Listed records Start Marker

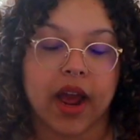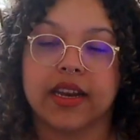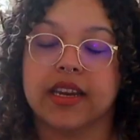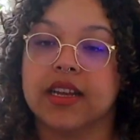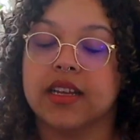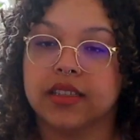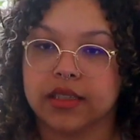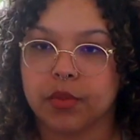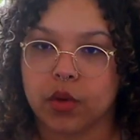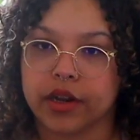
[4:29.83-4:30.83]
I need
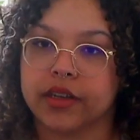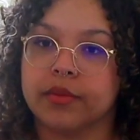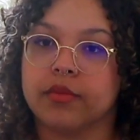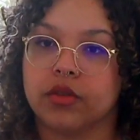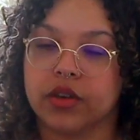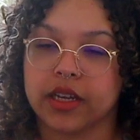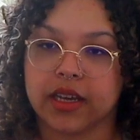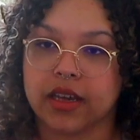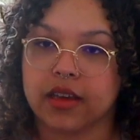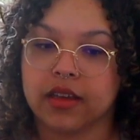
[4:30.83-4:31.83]
support and
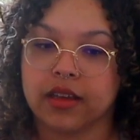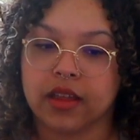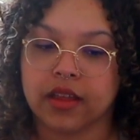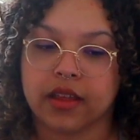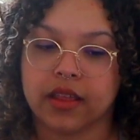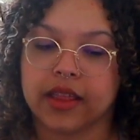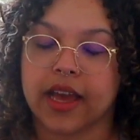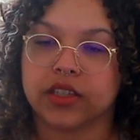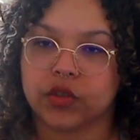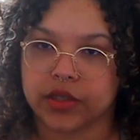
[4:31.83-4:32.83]
community,
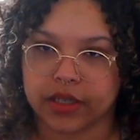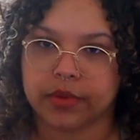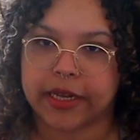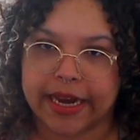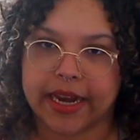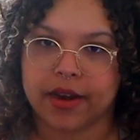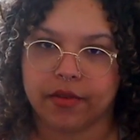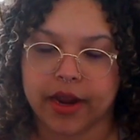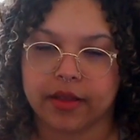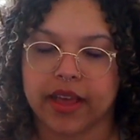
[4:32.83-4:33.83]
that's reciprocated,
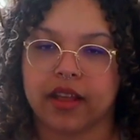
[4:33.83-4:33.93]
right?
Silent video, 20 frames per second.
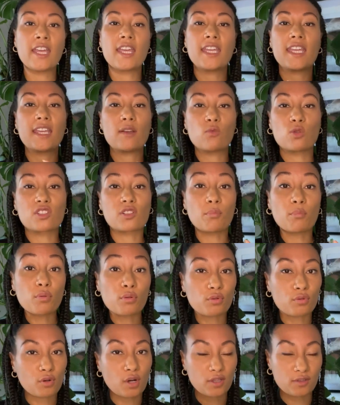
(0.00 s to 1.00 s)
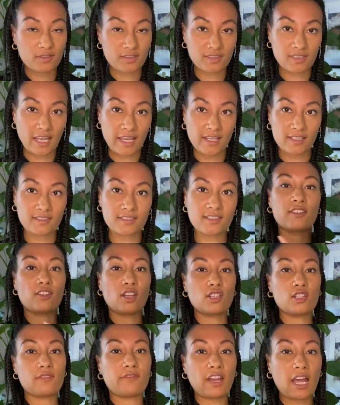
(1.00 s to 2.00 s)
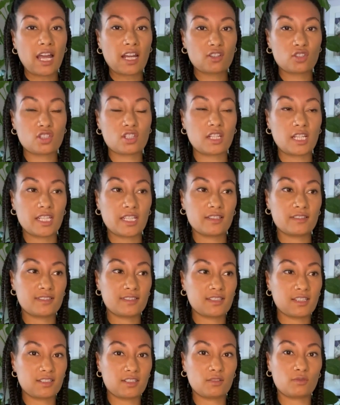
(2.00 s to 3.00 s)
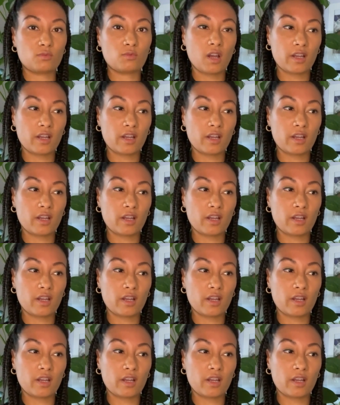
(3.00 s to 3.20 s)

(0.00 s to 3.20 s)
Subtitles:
it was a process that you've actually considered,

Listed records End Marker

**Requirement**
Pictures excluded, return exactly the lines from the one with "[4:32.83-4:33.83]" through the final line of the entries above, both included.

**Result of the task**
[4:32.83-4:33.83]
that's reciprocated,
[4:33.83-4:33.93]
right?
Silent video, 20 frames per second.
(0.00 s to 1.00 s)
(1.00 s to 2.00 s)
(2.00 s to 3.00 s)
(3.00 s to 3.20 s)

(0.00 s to 3.20 s)
Subtitles:
it was a process that you've actually considered,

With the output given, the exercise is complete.